- **Description of the task**
Output the entries below exactly as written, omitting pictures.

***

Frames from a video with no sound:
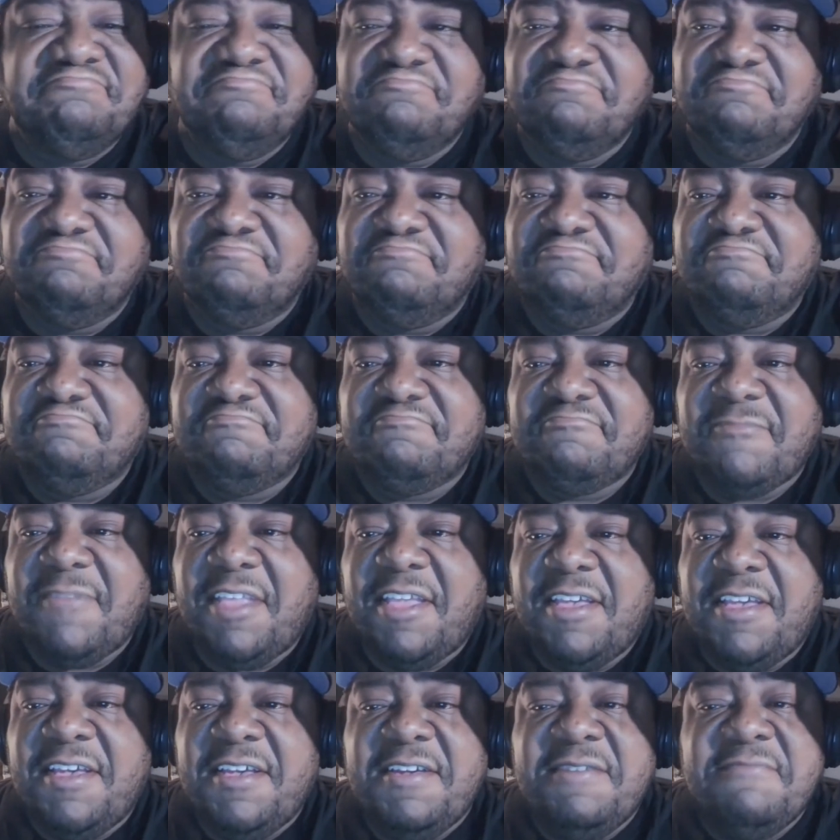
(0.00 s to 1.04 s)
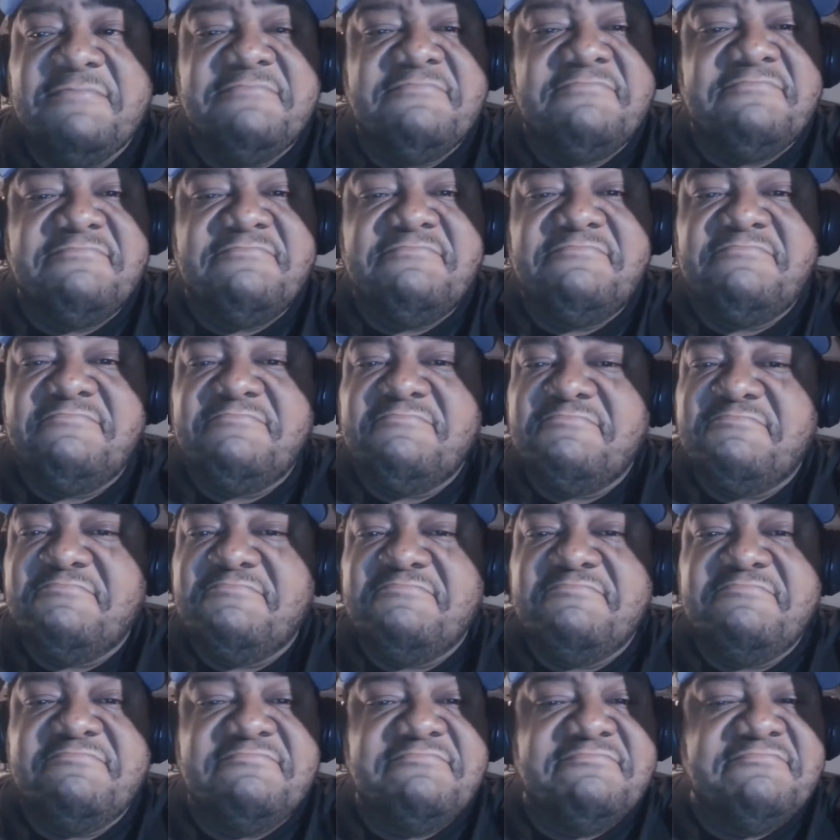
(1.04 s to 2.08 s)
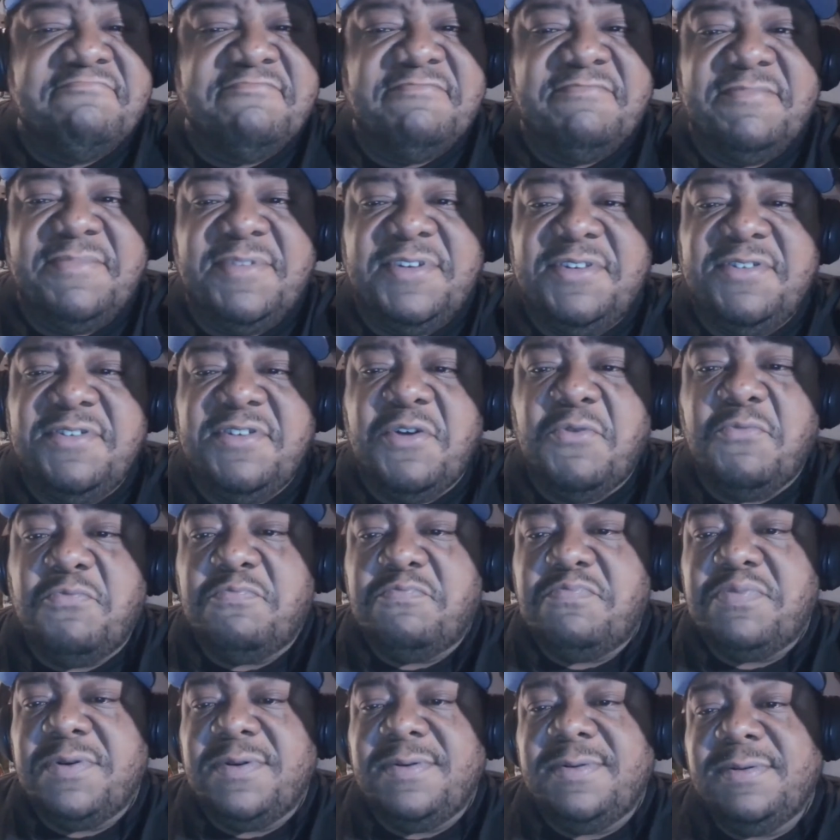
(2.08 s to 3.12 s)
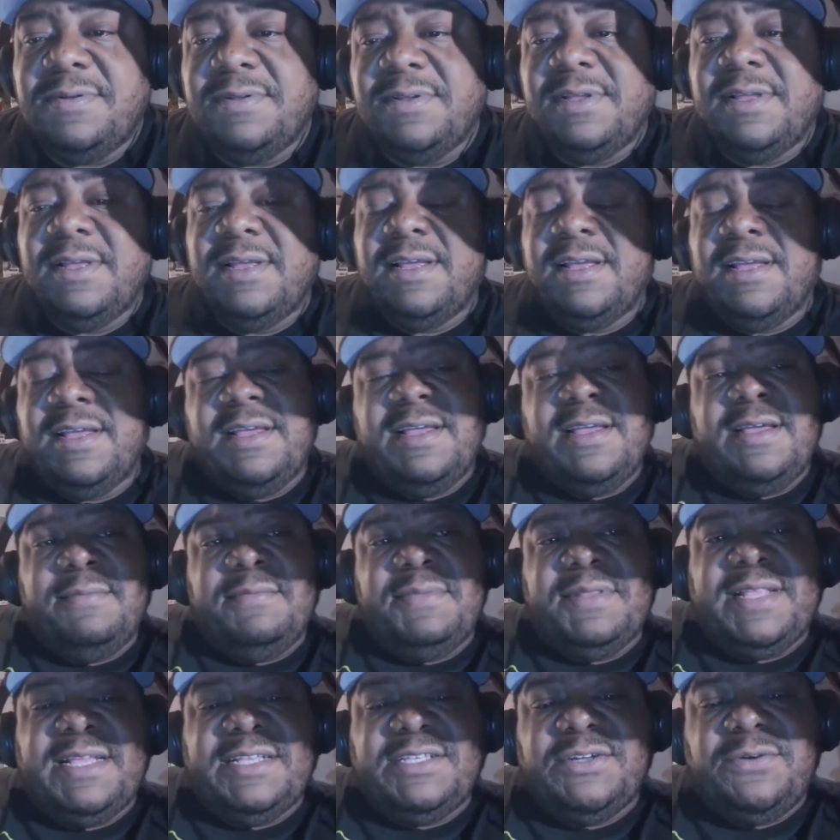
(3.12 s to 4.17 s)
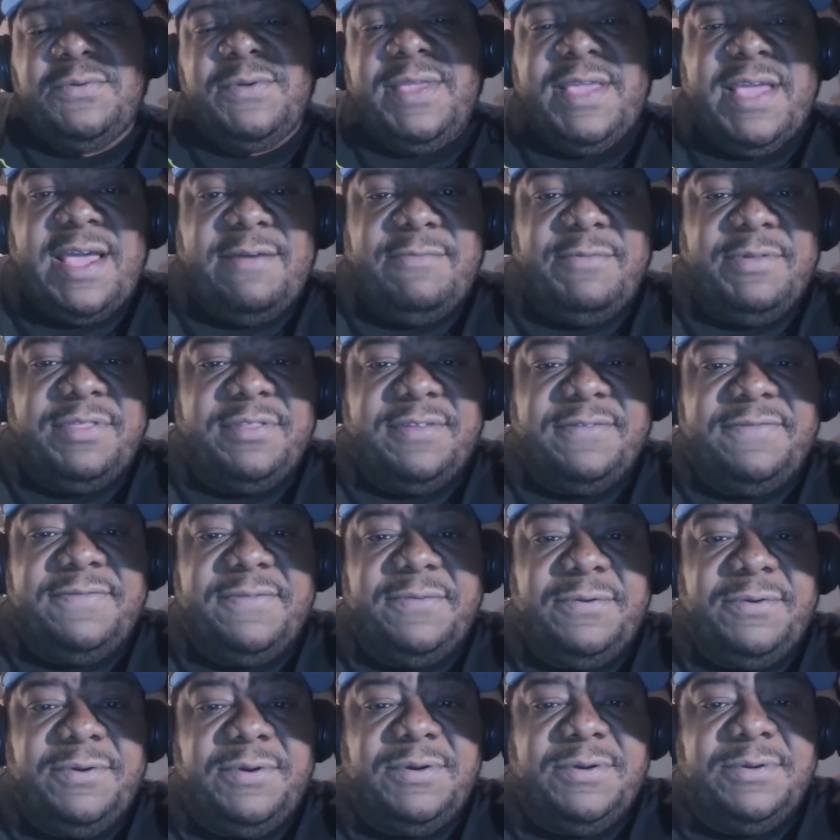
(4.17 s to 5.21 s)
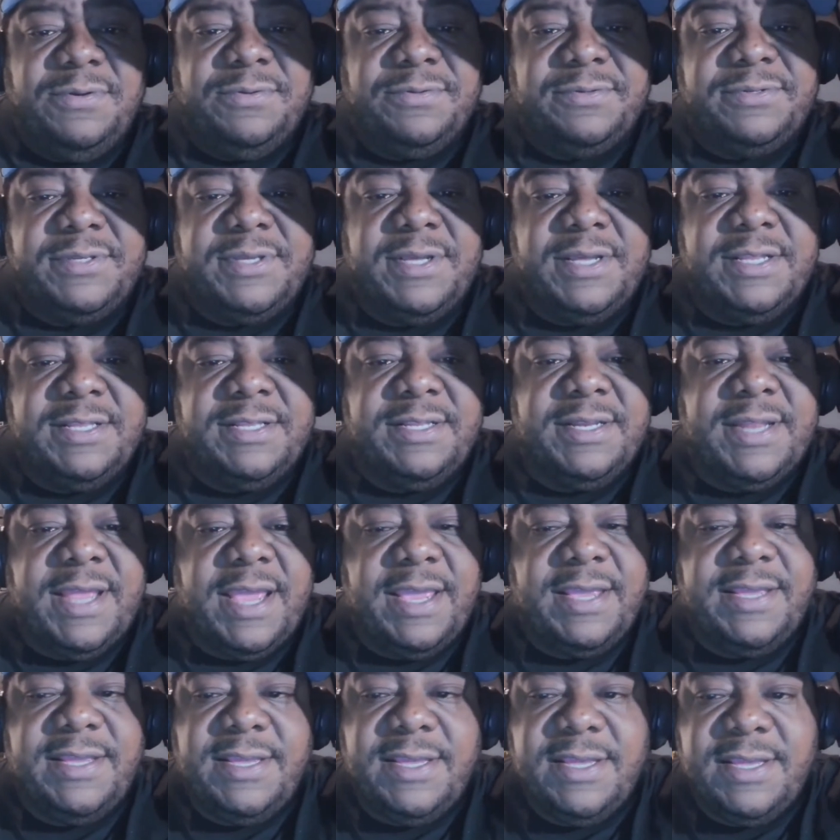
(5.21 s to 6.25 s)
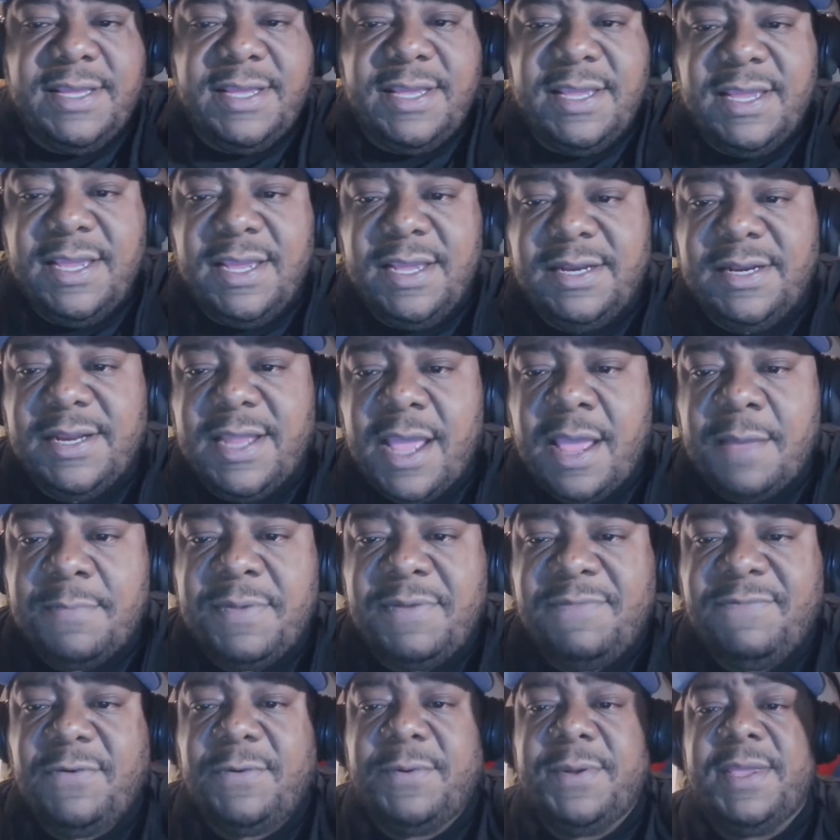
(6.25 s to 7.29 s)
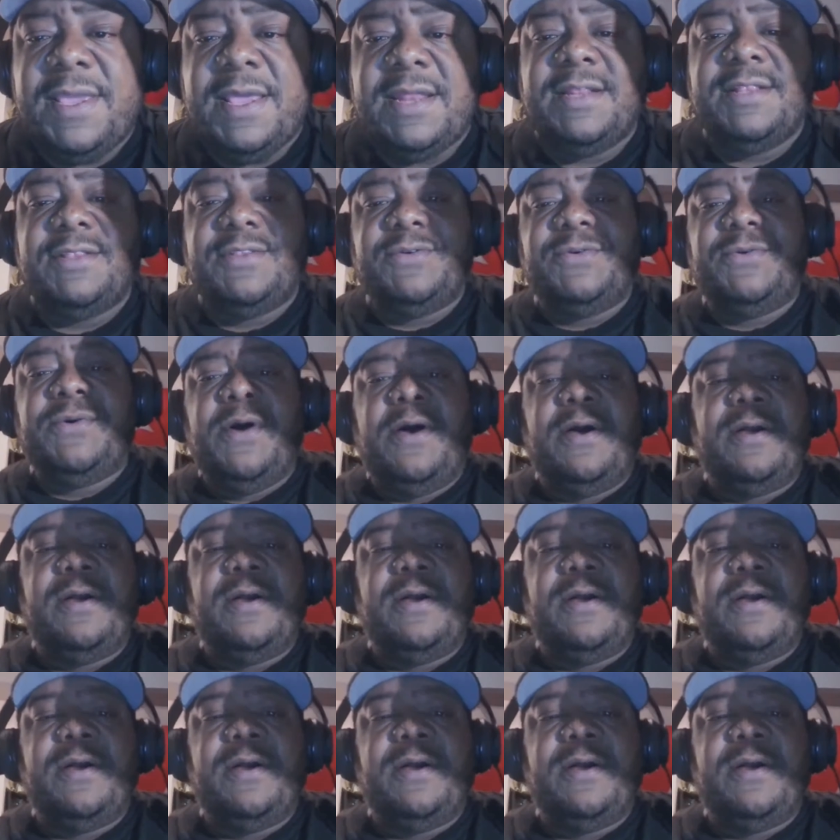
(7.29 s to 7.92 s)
mm-mm, mm-mm-mm. Nope. But that's all we got with the food news today. And before we get into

***

- **Written answer**
Frames from a video with no sound:
(0.00 s to 1.04 s)
(1.04 s to 2.08 s)
(2.08 s to 3.12 s)
(3.12 s to 4.17 s)
(4.17 s to 5.21 s)
(5.21 s to 6.25 s)
(6.25 s to 7.29 s)
(7.29 s to 7.92 s)
mm-mm, mm-mm-mm. Nope. But that's all we got with the food news today. And before we get into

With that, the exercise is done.